Task goal: At the line that contains "[1:31.76-1:32.76]", begin setting down every line word for word, and stop after the last line of the listing.

Extracted information:
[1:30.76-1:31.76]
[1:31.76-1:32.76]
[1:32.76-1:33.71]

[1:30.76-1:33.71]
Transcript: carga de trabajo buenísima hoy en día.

Finished task:
[1:31.76-1:32.76]
[1:32.76-1:33.71]

[1:30.76-1:33.71]
Transcript: carga de trabajo buenísima hoy en día.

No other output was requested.